Segment Start: RECORD SET

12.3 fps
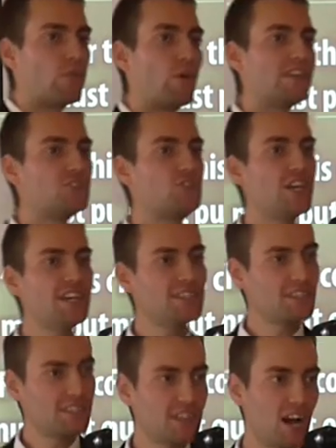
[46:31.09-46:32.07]
And when
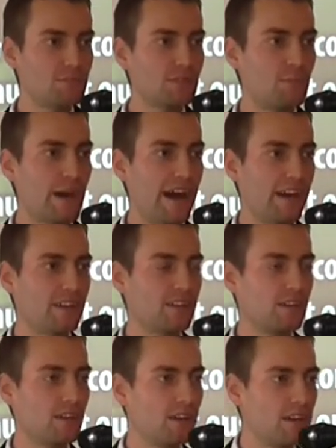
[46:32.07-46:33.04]
Jesus comes
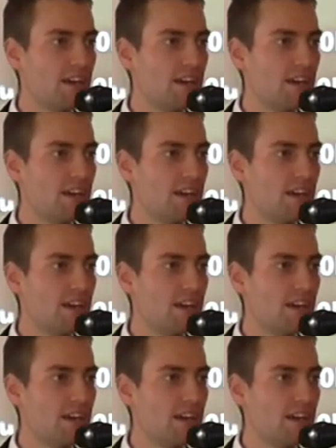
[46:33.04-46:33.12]
back,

Segment End: RECORD SET

▸ **WHAT THE TASK ASKS**: From the first line to the last, repeat the records exactly and skip the pictures.

▸ **WRITTEN SOLUTION**:
12.3 fps
[46:31.09-46:32.07]
And when
[46:32.07-46:33.04]
Jesus comes
[46:33.04-46:33.12]
back,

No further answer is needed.